Do you ever feel messy? That your life is a series of small fires that are partially burning but not yet under control? At any moment any unexpected wind could turn it all into a wild brush fire that eats away acres of land…..no? Maybe it’s just me struggling in the land of the grown ups.
The weekend ate me alive. Friday – quick drinks with a colleague taking a new job. Run home for 6pm dinner with friends & their adorable 3 year old. Saturday – 6 mile run, grill for my Dad and off to a soccer match ( Father’s Day gift) after I headed to the SJC. Sunday – Prepped for my cousins baby shower hosted by my mama (8 -1).
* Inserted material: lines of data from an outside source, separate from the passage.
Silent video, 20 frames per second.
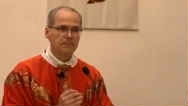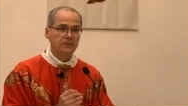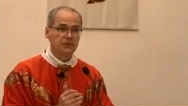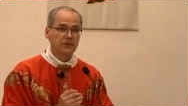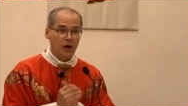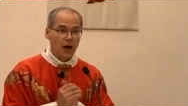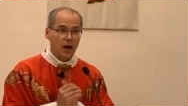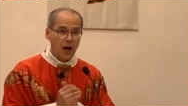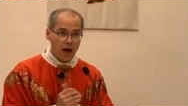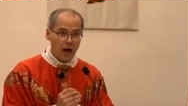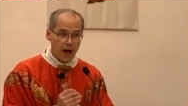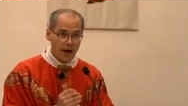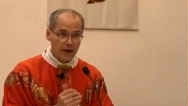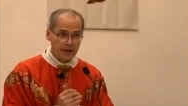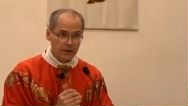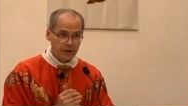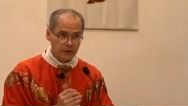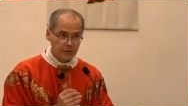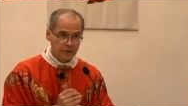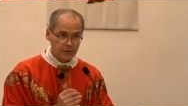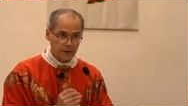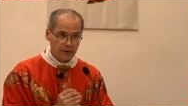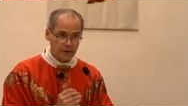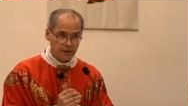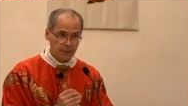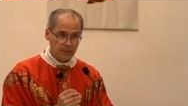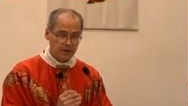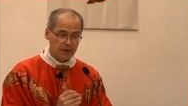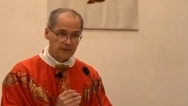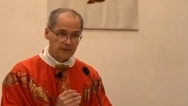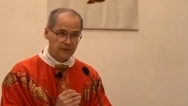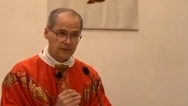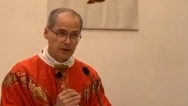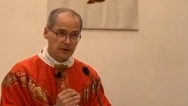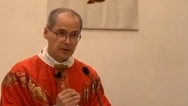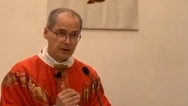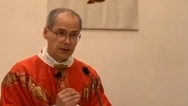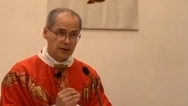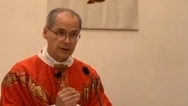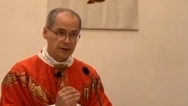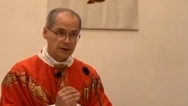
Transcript: to hide our faith, because then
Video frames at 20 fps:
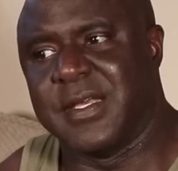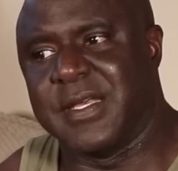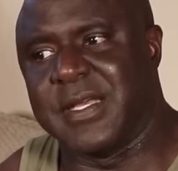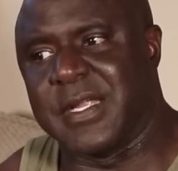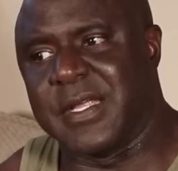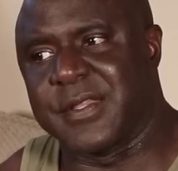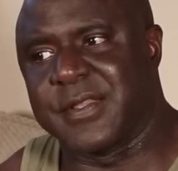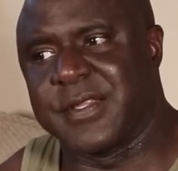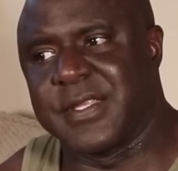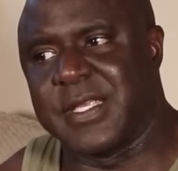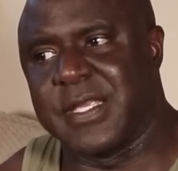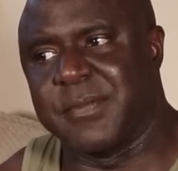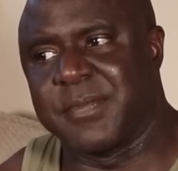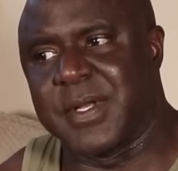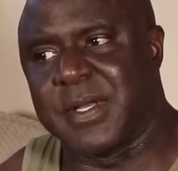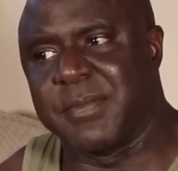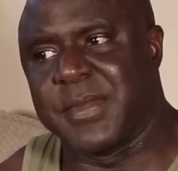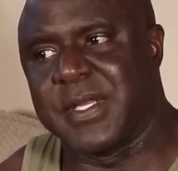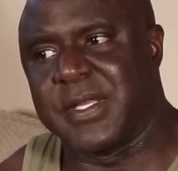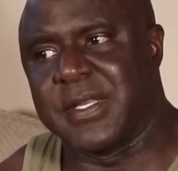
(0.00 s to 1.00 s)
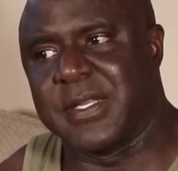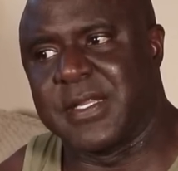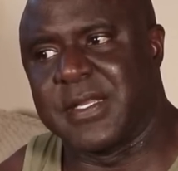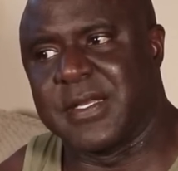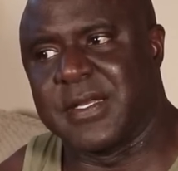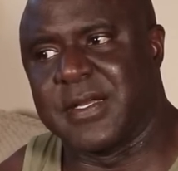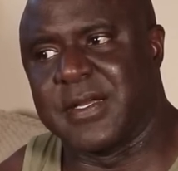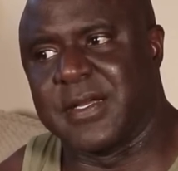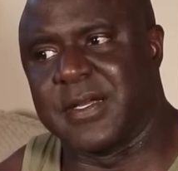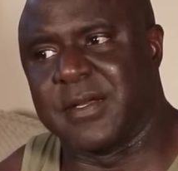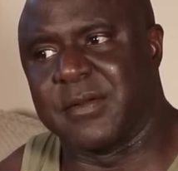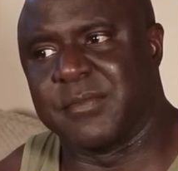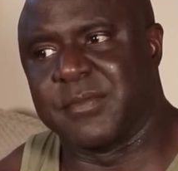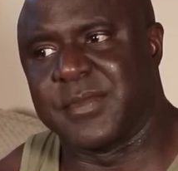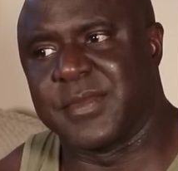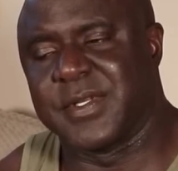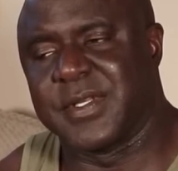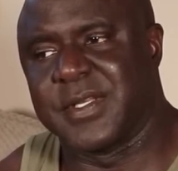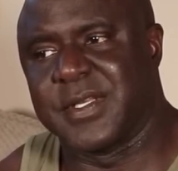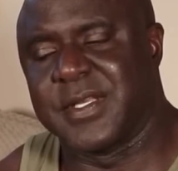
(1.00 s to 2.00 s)
Yeah, that's deep. I mean,
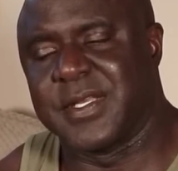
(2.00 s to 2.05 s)
um,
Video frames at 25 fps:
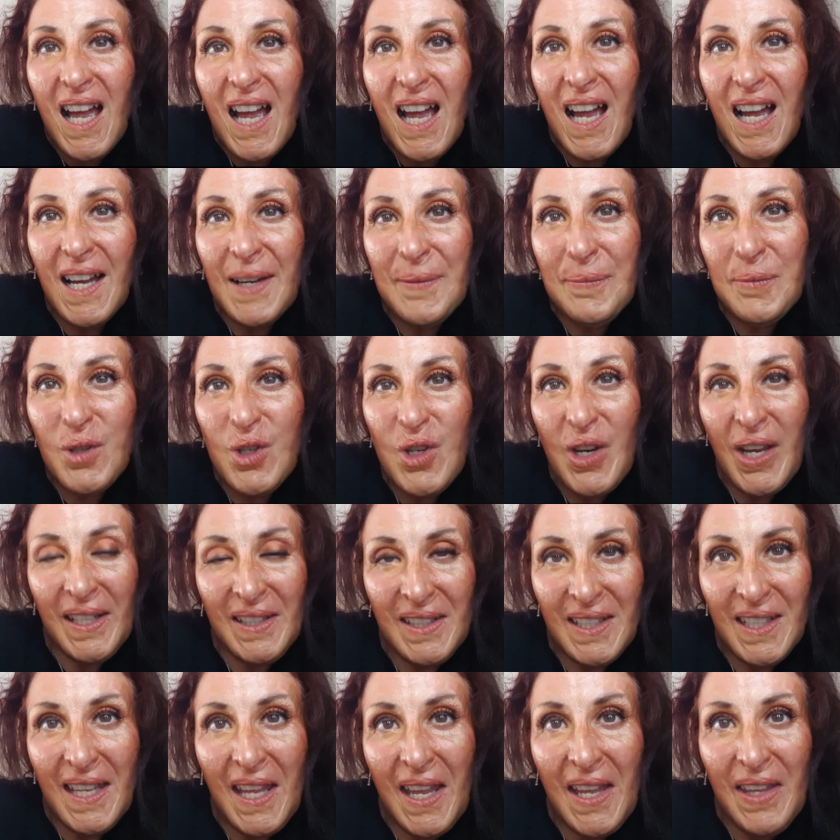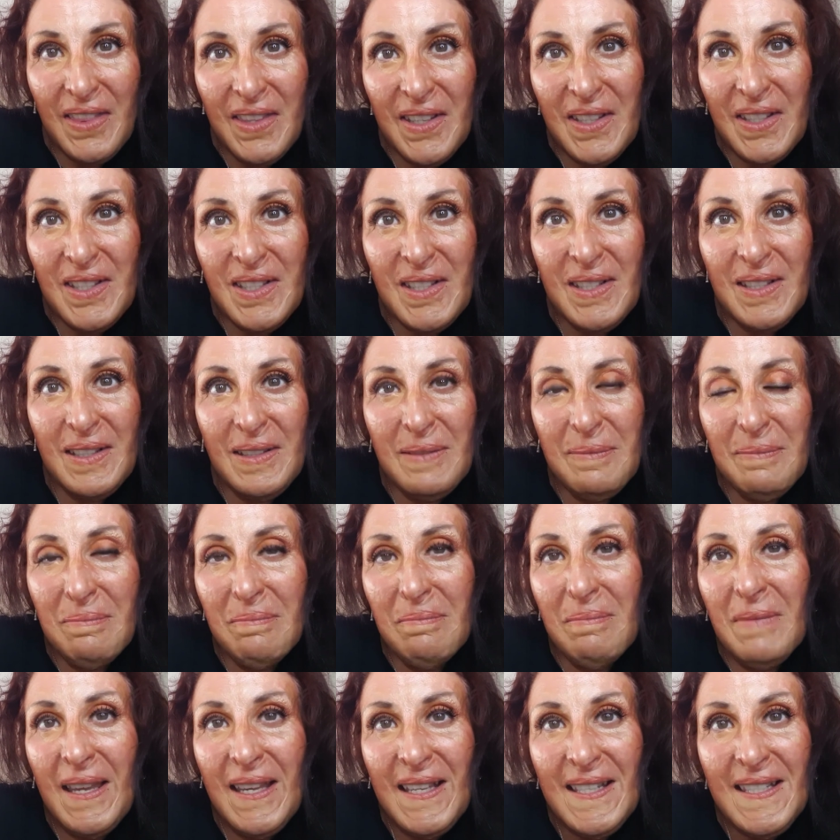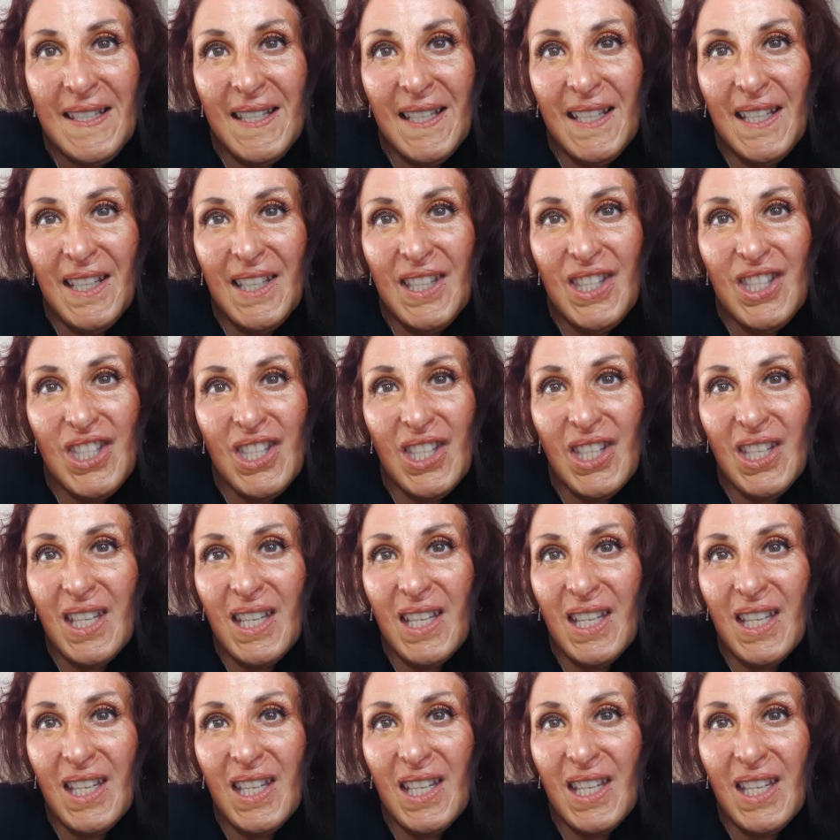I'm trying to get this message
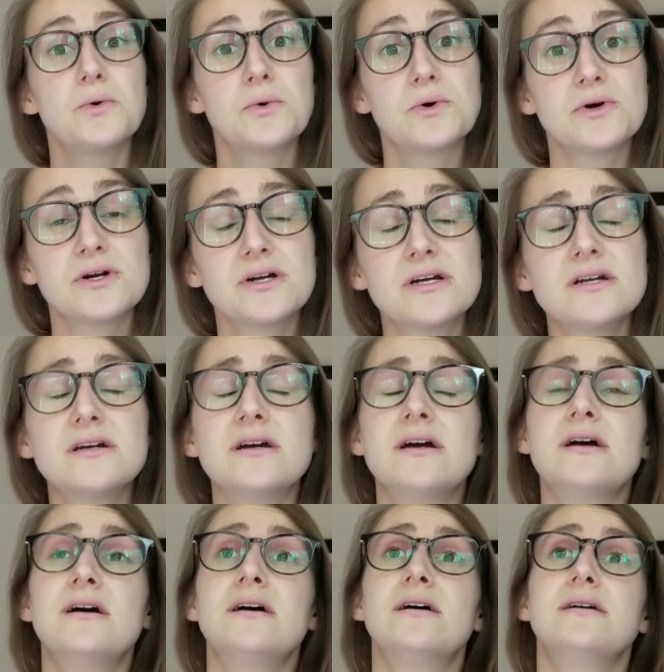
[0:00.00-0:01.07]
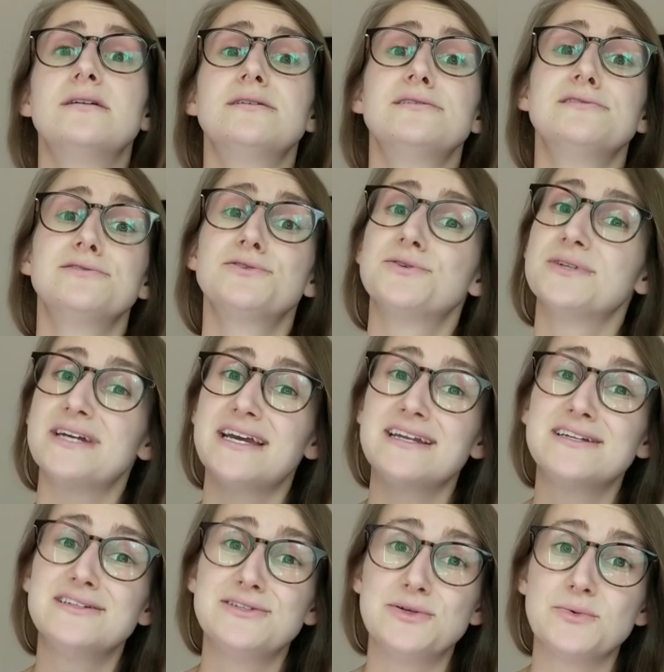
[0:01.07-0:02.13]
or
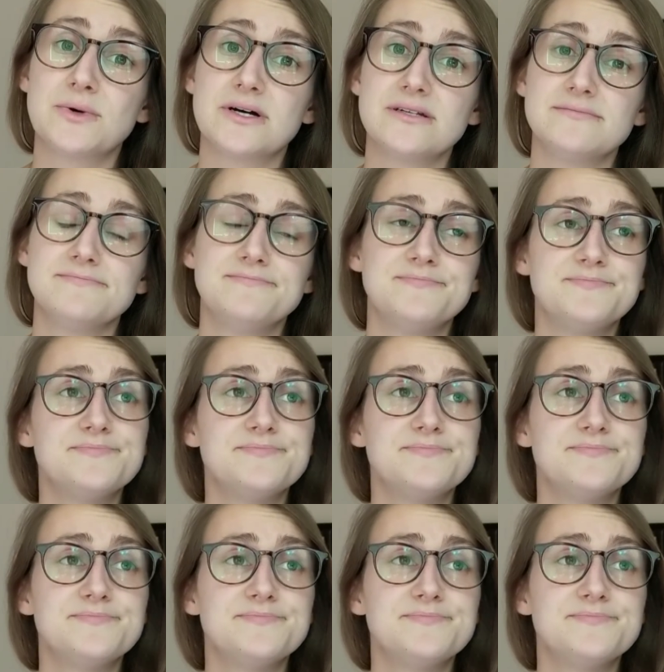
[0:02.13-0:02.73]
create a new one.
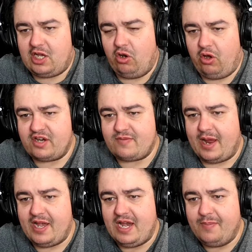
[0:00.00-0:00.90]
He clawed at
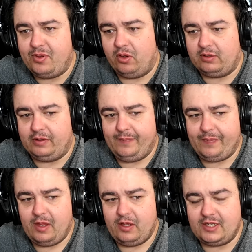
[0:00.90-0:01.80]
my nipple.
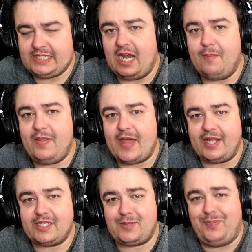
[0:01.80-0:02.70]
You're telling me that
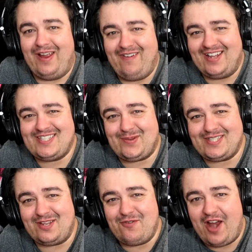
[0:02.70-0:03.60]
experience
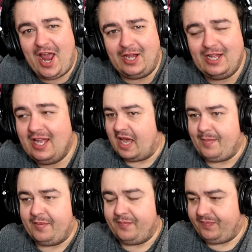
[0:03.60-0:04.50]
wasn't real?
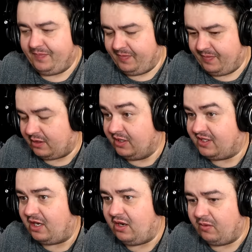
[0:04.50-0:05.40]
Damn it.
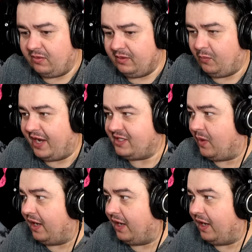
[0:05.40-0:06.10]
Continue, wise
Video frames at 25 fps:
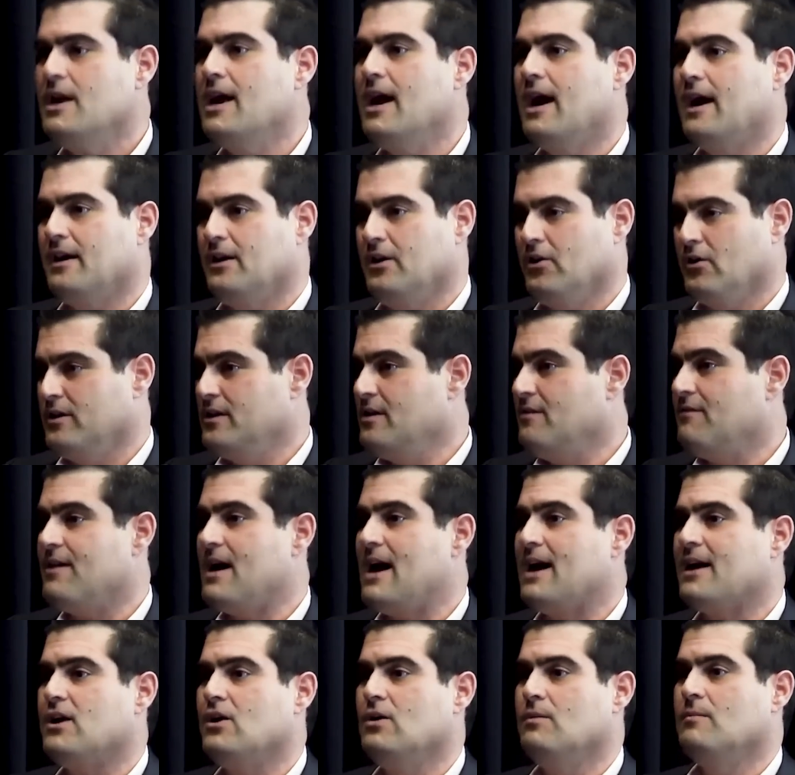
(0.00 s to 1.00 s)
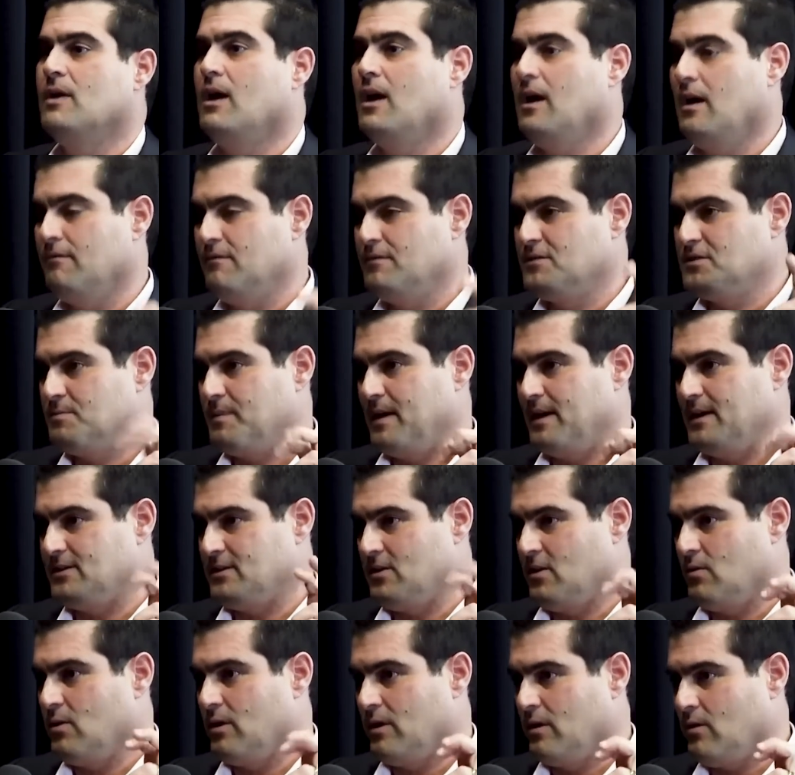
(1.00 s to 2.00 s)
Yeah, you're in the vacuum of space,
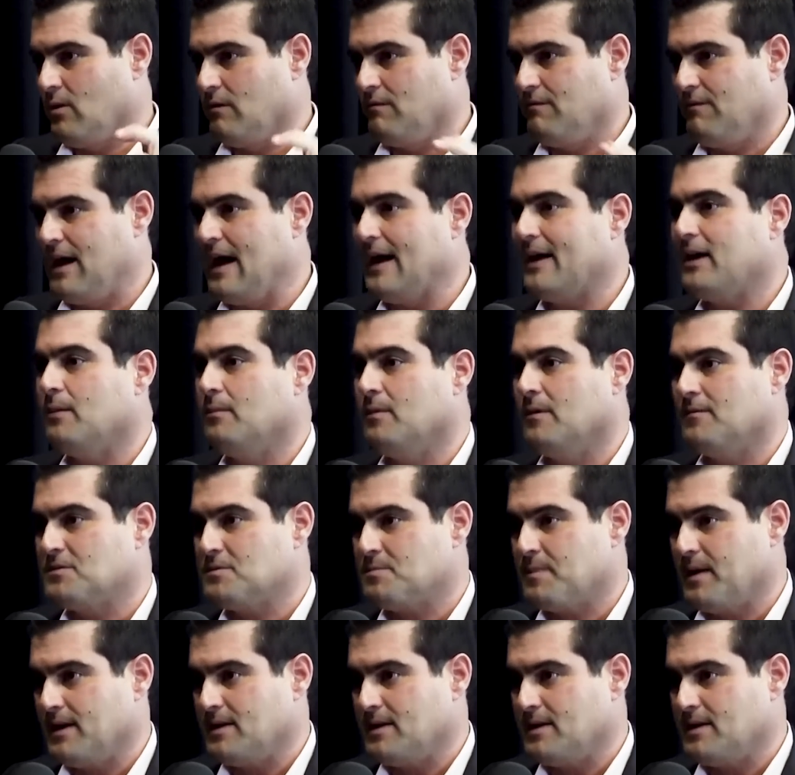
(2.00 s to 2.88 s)
the quote-unquote vacuum of space.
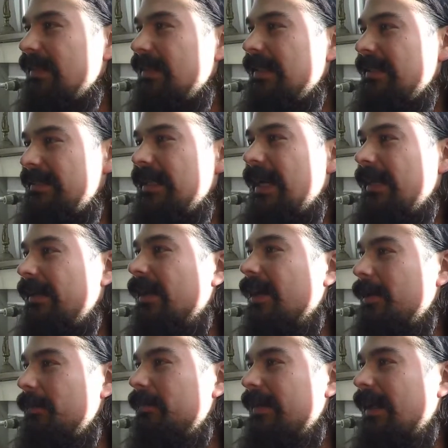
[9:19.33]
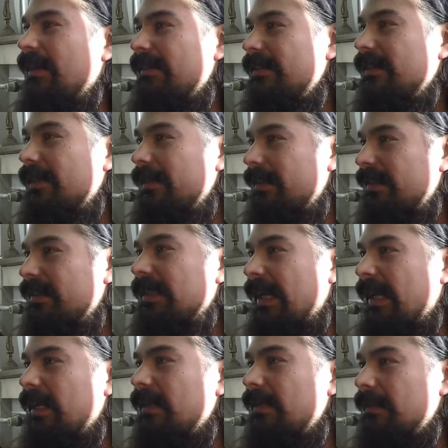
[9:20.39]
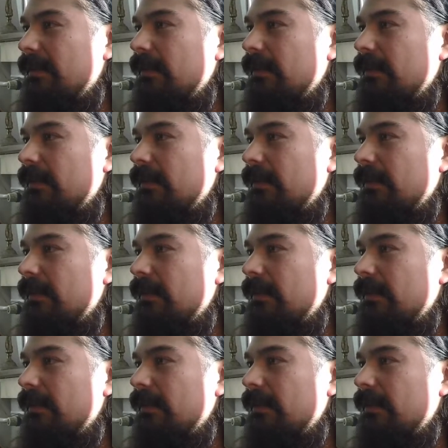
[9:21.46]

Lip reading: Links that up. Now you understand.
Baby shower 1-7pm equals exhaustion!!!
I miss my Grandma and I’m still feeling the grief. My lovely mama is out of the bell jar but its still hard for her. I hate seeing her in pain it just breaks my heart.
My grief ran away with my credit card and I have been not living within my means…. Sigh…fail in land of the grown ups. This weekend included. I need to get back on track financially and reassess my long term goals. Grown ups need to retire apparently that involves savings and being debt free. I need to look at the damage and post Mexico really start to tackle that shizz. Step one admit the problem.
Work is work. Some parts I love other parts drive me insane on top of the fact I’m undeniably behind.
I guess it’s just one of those days where it feels like I’m failing at everything. I want to turn it all around but I get overwhelmed or tacked by another unexpected wave of disaster. 2014 is just kicking my ass and it sucks.
I still want to be all sunshine or mostly sunshine but it’s harder than it looks. So for tonight I’m just going to try and count my blessings and know I have a date with a beautiful run and hot coffee in the morning.
I’m looking forward to the quiet and hoping to find a little grace out there. I’m making mistakes but I’m getting up and trying each day. I pray that counts for something.